5. At every step, update the maximum window size (max = max(max, j - i + 1)).

Java Code

class Solution {
    public int longestOnes(int[] nums, int k) {
        int i = 0, j = 0;
        int max = 0;
        int zeroCount = 0;

        while (j < nums.length) {
            if (nums[j] == 0) {
                zeroCount++;
            }

            // Shrink window if zeroCount exceeds k
            while (zeroCount > k) {
                if (nums[i] == 0) {
                    zeroCount--;
                }
                i++;
            }

            max = Math.max(max, j - i + 1);
            j++;
        }

        return max;
    }
}

Time and Space Complexity

• Time Complexity: O(n)
  Each element is visited at most twice (once by j, once by i).

• Space Complexity: O(1)
  Only a few integer variables are used.

Dry Run

Input:

nums = [1,1,1,0,0,0,1,1,1,1,0], k = 2

Steps:

• Start with i = 0, j = 0, zeroCount = 0

• Process elements until j = 5 → zeroCount = 3 (more than k)

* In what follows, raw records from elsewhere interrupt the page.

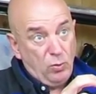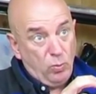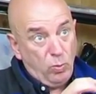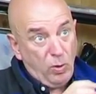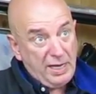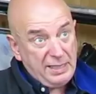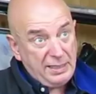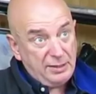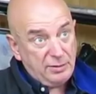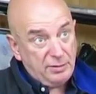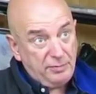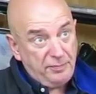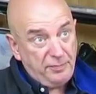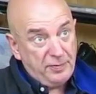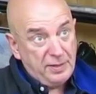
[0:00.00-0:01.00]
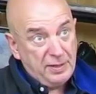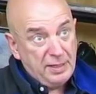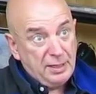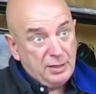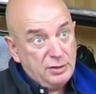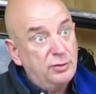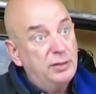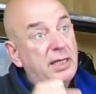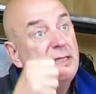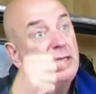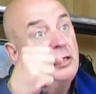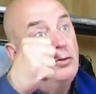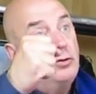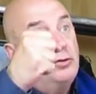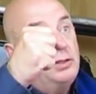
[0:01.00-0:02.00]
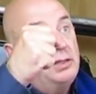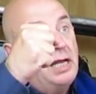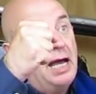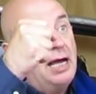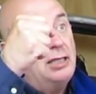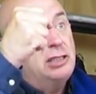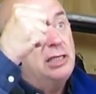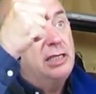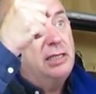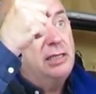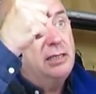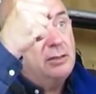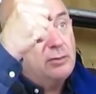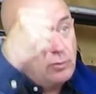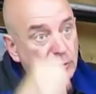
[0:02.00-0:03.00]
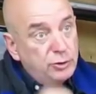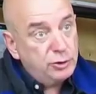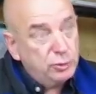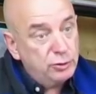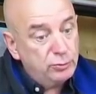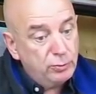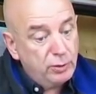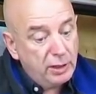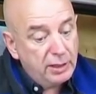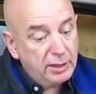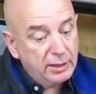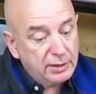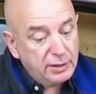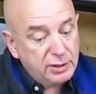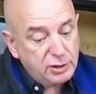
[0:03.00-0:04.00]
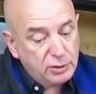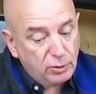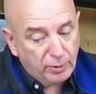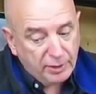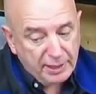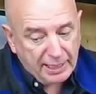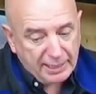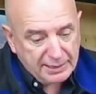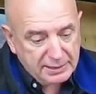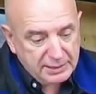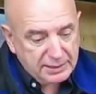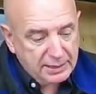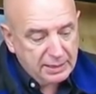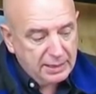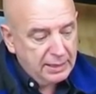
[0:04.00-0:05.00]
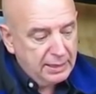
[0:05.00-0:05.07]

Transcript: wide enough so that they don't actually go through the snow and ice.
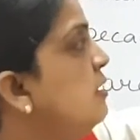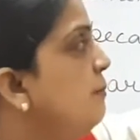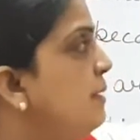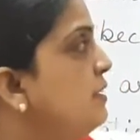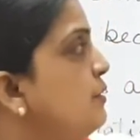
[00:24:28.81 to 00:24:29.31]

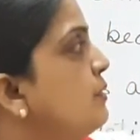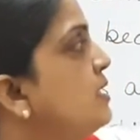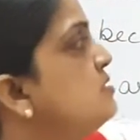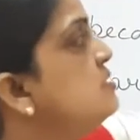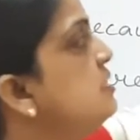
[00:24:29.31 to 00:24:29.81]
But you
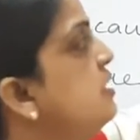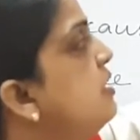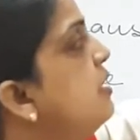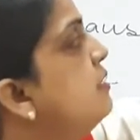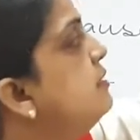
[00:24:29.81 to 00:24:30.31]
can
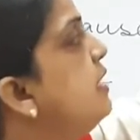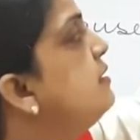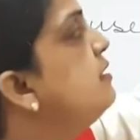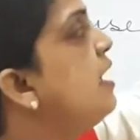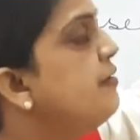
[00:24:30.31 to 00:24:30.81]
see that
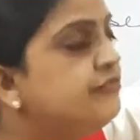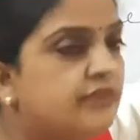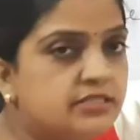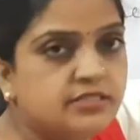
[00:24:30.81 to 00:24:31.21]
in F1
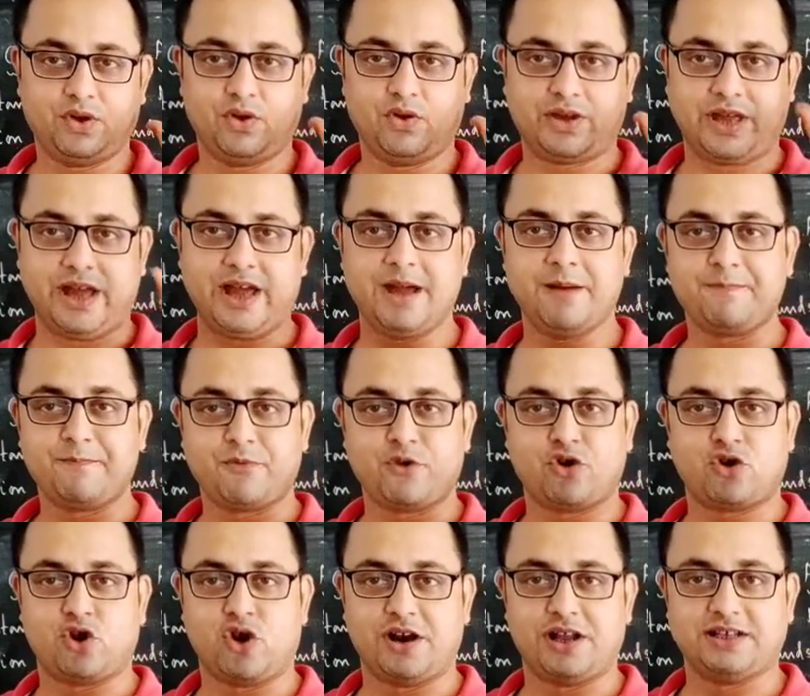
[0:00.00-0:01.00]
Okay,
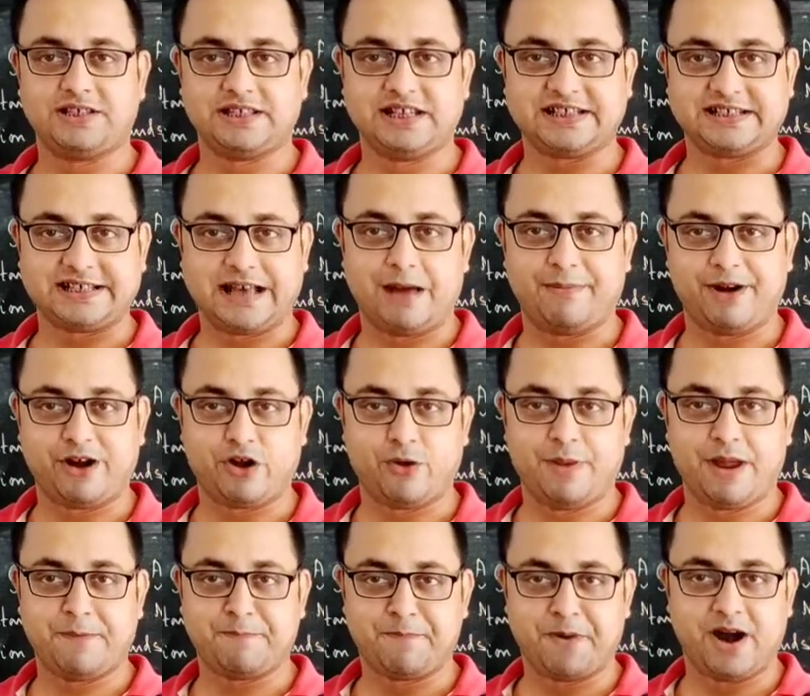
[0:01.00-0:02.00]
proton is the
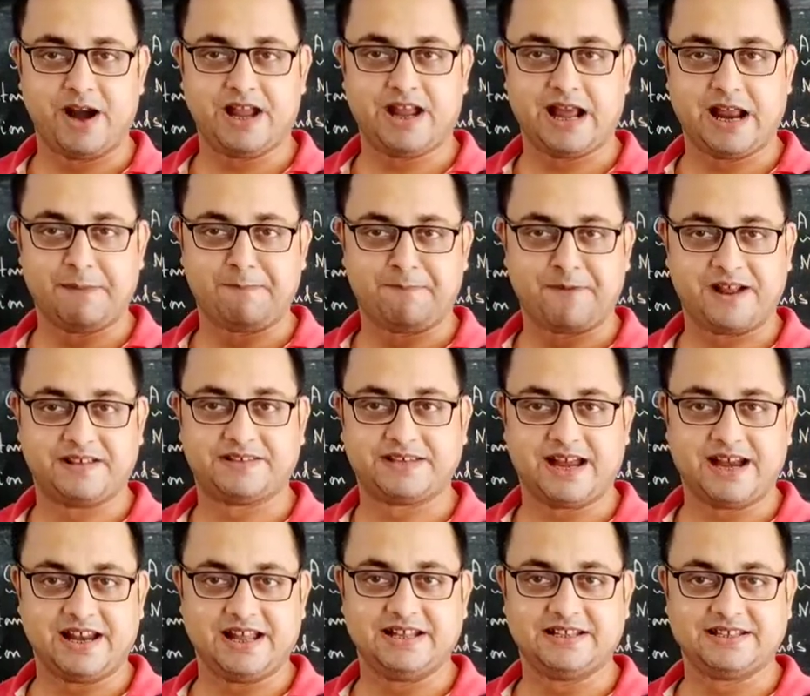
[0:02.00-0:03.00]
subatomic particle
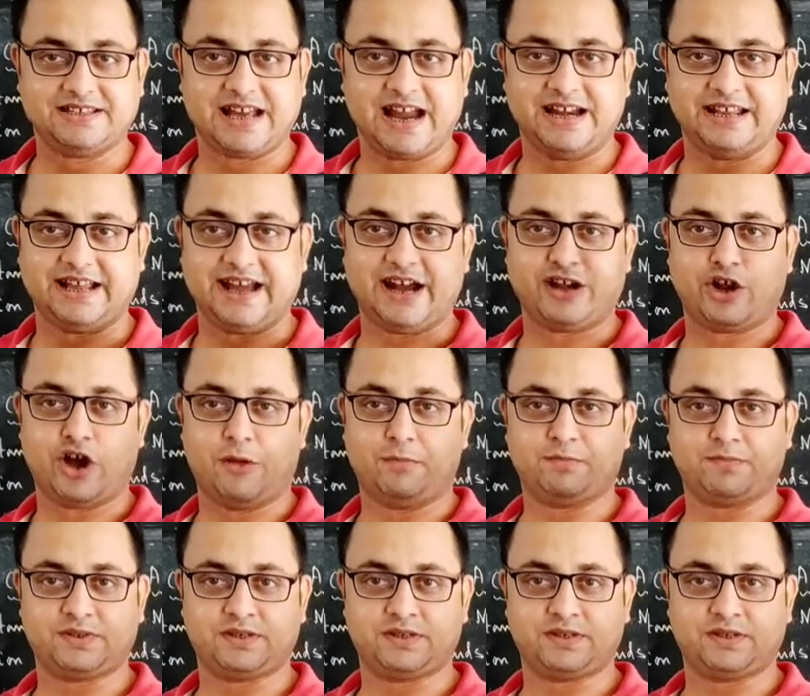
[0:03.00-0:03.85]
present inside the atom.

• Shrink window by incrementing i → zeroCount drops to 2

• Max length updated when window becomes valid again

• Continue to process till j = 10

• Final max = 6 for window [5, 10]

Output: 6

Conclusion

This problem is a standard application of the Variable Size Sliding Window – Condition Based pattern.

It highlights the technique of:

• Expanding the window greedily.

• Shrinking it only when the condition (zero count ≤ k) is violated.

This pattern is extremely useful in problems involving:

• At most k operations allowed

• Maintaining constraints in dynamic subarrays or substrings

• Optimizing window sizes dynamically